WHAT IS NEEDED -> Set the material down again exactly, line by line, skipping each picture.

RECORDS TO USE ->
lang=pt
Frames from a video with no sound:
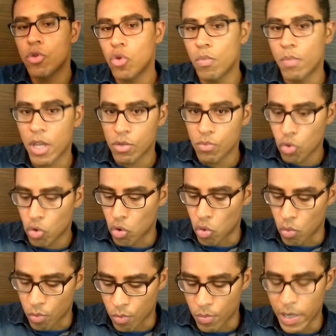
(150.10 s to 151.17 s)
do mesmo
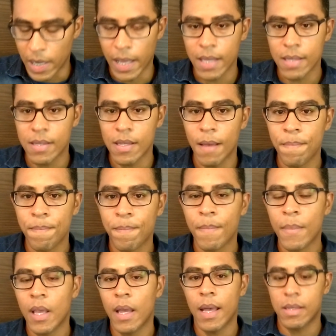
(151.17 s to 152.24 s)
grupo, beleza?
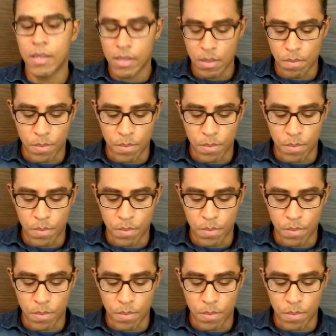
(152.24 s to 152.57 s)
Essas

TASK SOLUTION ->
lang=pt
Frames from a video with no sound:
(150.10 s to 151.17 s)
do mesmo
(151.17 s to 152.24 s)
grupo, beleza?
(152.24 s to 152.57 s)
Essas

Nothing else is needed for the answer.